→ What is expected
Your answer should hold the data exactly as given, minus any picture.

→ Extracted records
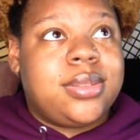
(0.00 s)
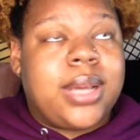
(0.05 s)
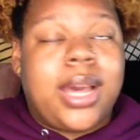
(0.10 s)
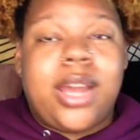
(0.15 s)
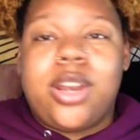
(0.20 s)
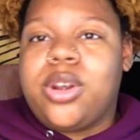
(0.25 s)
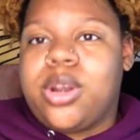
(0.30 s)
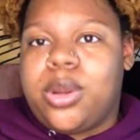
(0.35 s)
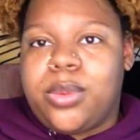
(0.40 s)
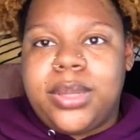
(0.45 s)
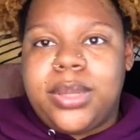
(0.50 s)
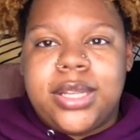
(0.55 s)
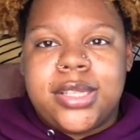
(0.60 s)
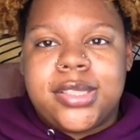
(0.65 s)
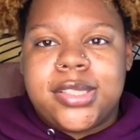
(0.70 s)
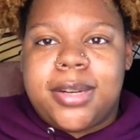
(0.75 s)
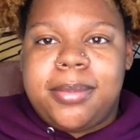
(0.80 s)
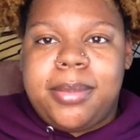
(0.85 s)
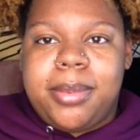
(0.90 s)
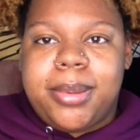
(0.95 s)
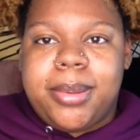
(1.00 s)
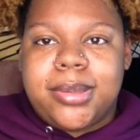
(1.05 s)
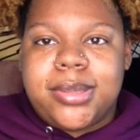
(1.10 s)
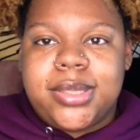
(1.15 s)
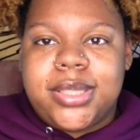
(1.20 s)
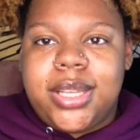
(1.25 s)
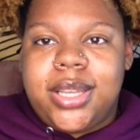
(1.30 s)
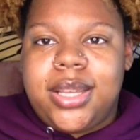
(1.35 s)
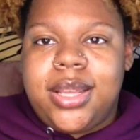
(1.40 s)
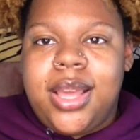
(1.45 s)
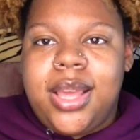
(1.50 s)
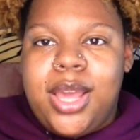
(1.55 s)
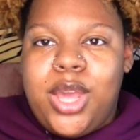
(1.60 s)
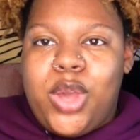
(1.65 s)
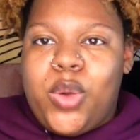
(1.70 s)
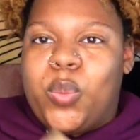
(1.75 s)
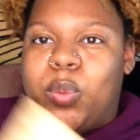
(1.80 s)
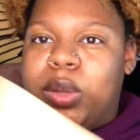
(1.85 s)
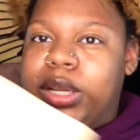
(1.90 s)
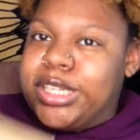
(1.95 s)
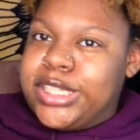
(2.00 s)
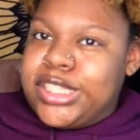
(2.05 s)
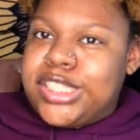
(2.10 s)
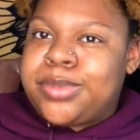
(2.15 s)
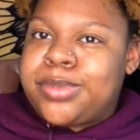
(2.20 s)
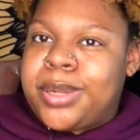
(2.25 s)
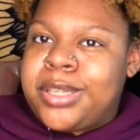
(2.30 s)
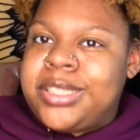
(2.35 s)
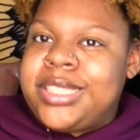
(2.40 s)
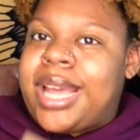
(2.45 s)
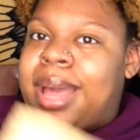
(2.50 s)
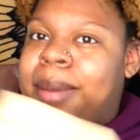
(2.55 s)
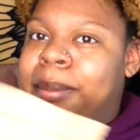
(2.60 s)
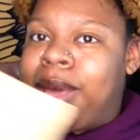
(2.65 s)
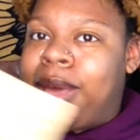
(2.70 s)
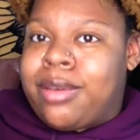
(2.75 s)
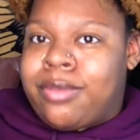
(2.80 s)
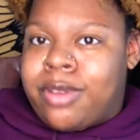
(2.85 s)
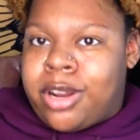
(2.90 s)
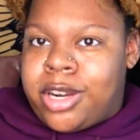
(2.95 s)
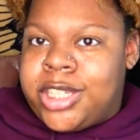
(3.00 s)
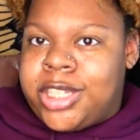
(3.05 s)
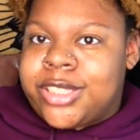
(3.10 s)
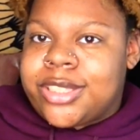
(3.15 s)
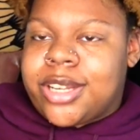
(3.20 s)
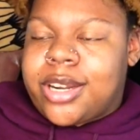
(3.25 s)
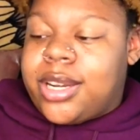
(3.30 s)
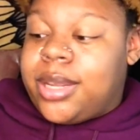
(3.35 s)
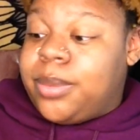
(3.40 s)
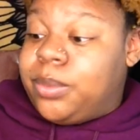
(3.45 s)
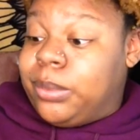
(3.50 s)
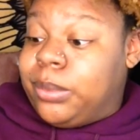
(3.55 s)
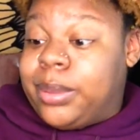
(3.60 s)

I don't know when this is going to be posted. When this is posted, I may have already started.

→ Task result
(0.00 s)
(0.05 s)
(0.10 s)
(0.15 s)
(0.20 s)
(0.25 s)
(0.30 s)
(0.35 s)
(0.40 s)
(0.45 s)
(0.50 s)
(0.55 s)
(0.60 s)
(0.65 s)
(0.70 s)
(0.75 s)
(0.80 s)
(0.85 s)
(0.90 s)
(0.95 s)
(1.00 s)
(1.05 s)
(1.10 s)
(1.15 s)
(1.20 s)
(1.25 s)
(1.30 s)
(1.35 s)
(1.40 s)
(1.45 s)
(1.50 s)
(1.55 s)
(1.60 s)
(1.65 s)
(1.70 s)
(1.75 s)
(1.80 s)
(1.85 s)
(1.90 s)
(1.95 s)
(2.00 s)
(2.05 s)
(2.10 s)
(2.15 s)
(2.20 s)
(2.25 s)
(2.30 s)
(2.35 s)
(2.40 s)
(2.45 s)
(2.50 s)
(2.55 s)
(2.60 s)
(2.65 s)
(2.70 s)
(2.75 s)
(2.80 s)
(2.85 s)
(2.90 s)
(2.95 s)
(3.00 s)
(3.05 s)
(3.10 s)
(3.15 s)
(3.20 s)
(3.25 s)
(3.30 s)
(3.35 s)
(3.40 s)
(3.45 s)
(3.50 s)
(3.55 s)
(3.60 s)

I don't know when this is going to be posted. When this is posted, I may have already started.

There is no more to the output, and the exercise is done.